### Problem
Nothing but an exact reprint of the records is to be returned.

[Saved entries]
▬▬▬▬▬▬

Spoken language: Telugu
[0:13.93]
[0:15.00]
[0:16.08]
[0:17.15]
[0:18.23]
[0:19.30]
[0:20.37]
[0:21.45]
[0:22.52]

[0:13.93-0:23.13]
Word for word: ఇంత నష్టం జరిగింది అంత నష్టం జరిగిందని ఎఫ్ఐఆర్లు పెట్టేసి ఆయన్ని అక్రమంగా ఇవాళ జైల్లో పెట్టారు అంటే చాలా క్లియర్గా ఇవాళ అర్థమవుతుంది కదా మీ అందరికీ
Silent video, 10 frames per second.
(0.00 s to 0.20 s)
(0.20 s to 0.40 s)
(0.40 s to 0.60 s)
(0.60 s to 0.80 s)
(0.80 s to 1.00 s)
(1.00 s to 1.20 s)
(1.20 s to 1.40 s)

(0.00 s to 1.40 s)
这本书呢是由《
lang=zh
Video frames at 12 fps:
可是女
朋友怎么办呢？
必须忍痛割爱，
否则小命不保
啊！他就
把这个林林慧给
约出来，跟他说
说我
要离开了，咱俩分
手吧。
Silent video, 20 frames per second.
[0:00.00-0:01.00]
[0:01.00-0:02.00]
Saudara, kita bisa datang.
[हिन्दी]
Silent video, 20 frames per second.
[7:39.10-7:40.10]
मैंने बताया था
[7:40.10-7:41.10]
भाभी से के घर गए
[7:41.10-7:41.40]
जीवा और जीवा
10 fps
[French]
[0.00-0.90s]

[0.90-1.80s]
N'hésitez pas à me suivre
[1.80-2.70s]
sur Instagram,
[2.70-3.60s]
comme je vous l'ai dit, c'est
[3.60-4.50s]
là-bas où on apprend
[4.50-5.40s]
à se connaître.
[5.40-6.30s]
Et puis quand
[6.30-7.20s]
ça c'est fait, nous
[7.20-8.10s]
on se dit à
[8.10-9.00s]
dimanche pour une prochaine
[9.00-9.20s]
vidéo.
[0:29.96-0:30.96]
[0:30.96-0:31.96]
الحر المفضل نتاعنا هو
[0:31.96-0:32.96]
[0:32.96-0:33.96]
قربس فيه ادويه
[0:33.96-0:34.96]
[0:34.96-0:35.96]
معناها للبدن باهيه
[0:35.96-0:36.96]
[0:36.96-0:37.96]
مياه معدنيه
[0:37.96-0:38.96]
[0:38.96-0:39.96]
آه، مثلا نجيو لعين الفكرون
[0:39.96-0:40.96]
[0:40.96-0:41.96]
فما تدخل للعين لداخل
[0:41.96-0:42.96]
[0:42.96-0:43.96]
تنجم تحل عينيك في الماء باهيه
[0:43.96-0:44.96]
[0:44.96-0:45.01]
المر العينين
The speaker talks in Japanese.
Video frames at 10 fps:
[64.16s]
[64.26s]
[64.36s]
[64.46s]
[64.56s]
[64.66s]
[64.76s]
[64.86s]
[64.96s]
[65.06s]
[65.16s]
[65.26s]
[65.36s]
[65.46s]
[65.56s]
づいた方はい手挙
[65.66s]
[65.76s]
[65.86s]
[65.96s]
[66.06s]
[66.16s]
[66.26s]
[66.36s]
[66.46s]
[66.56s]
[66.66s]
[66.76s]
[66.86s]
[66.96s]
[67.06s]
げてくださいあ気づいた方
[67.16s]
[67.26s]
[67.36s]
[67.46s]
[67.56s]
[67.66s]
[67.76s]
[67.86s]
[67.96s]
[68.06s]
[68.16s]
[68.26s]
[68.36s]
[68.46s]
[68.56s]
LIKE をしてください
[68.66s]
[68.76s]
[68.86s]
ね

▬▬▬▬▬▬

### Written solution
Spoken language: Telugu
[0:13.93]
[0:15.00]
[0:16.08]
[0:17.15]
[0:18.23]
[0:19.30]
[0:20.37]
[0:21.45]
[0:22.52]

[0:13.93-0:23.13]
Word for word: ఇంత నష్టం జరిగింది అంత నష్టం జరిగిందని ఎఫ్ఐఆర్లు పెట్టేసి ఆయన్ని అక్రమంగా ఇవాళ జైల్లో పెట్టారు అంటే చాలా క్లియర్గా ఇవాళ అర్థమవుతుంది కదా మీ అందరికీ
Silent video, 10 frames per second.
(0.00 s to 0.20 s)
(0.20 s to 0.40 s)
(0.40 s to 0.60 s)
(0.60 s to 0.80 s)
(0.80 s to 1.00 s)
(1.00 s to 1.20 s)
(1.20 s to 1.40 s)

(0.00 s to 1.40 s)
这本书呢是由《
lang=zh
Video frames at 12 fps:
可是女
朋友怎么办呢？
必须忍痛割爱，
否则小命不保
啊！他就
把这个林林慧给
约出来，跟他说
说我
要离开了，咱俩分
手吧。
Silent video, 20 frames per second.
[0:00.00-0:01.00]
[0:01.00-0:02.00]
Saudara, kita bisa datang.
[हिन्दी]
Silent video, 20 frames per second.
[7:39.10-7:40.10]
मैंने बताया था
[7:40.10-7:41.10]
भाभी से के घर गए
[7:41.10-7:41.40]
जीवा और जीवा
10 fps
[French]
[0.00-0.90s]

[0.90-1.80s]
N'hésitez pas à me suivre
[1.80-2.70s]
sur Instagram,
[2.70-3.60s]
comme je vous l'ai dit, c'est
[3.60-4.50s]
là-bas où on apprend
[4.50-5.40s]
à se connaître.
[5.40-6.30s]
Et puis quand
[6.30-7.20s]
ça c'est fait, nous
[7.20-8.10s]
on se dit à
[8.10-9.00s]
dimanche pour une prochaine
[9.00-9.20s]
vidéo.
[0:29.96-0:30.96]
[0:30.96-0:31.96]
الحر المفضل نتاعنا هو
[0:31.96-0:32.96]
[0:32.96-0:33.96]
قربس فيه ادويه
[0:33.96-0:34.96]
[0:34.96-0:35.96]
معناها للبدن باهيه
[0:35.96-0:36.96]
[0:36.96-0:37.96]
مياه معدنيه
[0:37.96-0:38.96]
[0:38.96-0:39.96]
آه، مثلا نجيو لعين الفكرون
[0:39.96-0:40.96]
[0:40.96-0:41.96]
فما تدخل للعين لداخل
[0:41.96-0:42.96]
[0:42.96-0:43.96]
تنجم تحل عينيك في الماء باهيه
[0:43.96-0:44.96]
[0:44.96-0:45.01]
المر العينين
The speaker talks in Japanese.
Video frames at 10 fps:
[64.16s]
[64.26s]
[64.36s]
[64.46s]
[64.56s]
[64.66s]
[64.76s]
[64.86s]
[64.96s]
[65.06s]
[65.16s]
[65.26s]
[65.36s]
[65.46s]
[65.56s]
づいた方はい手挙
[65.66s]
[65.76s]
[65.86s]
[65.96s]
[66.06s]
[66.16s]
[66.26s]
[66.36s]
[66.46s]
[66.56s]
[66.66s]
[66.76s]
[66.86s]
[66.96s]
[67.06s]
げてくださいあ気づいた方
[67.16s]
[67.26s]
[67.36s]
[67.46s]
[67.56s]
[67.66s]
[67.76s]
[67.86s]
[67.96s]
[68.06s]
[68.16s]
[68.26s]
[68.36s]
[68.46s]
[68.56s]
LIKE をしてください
[68.66s]
[68.76s]
[68.86s]
ね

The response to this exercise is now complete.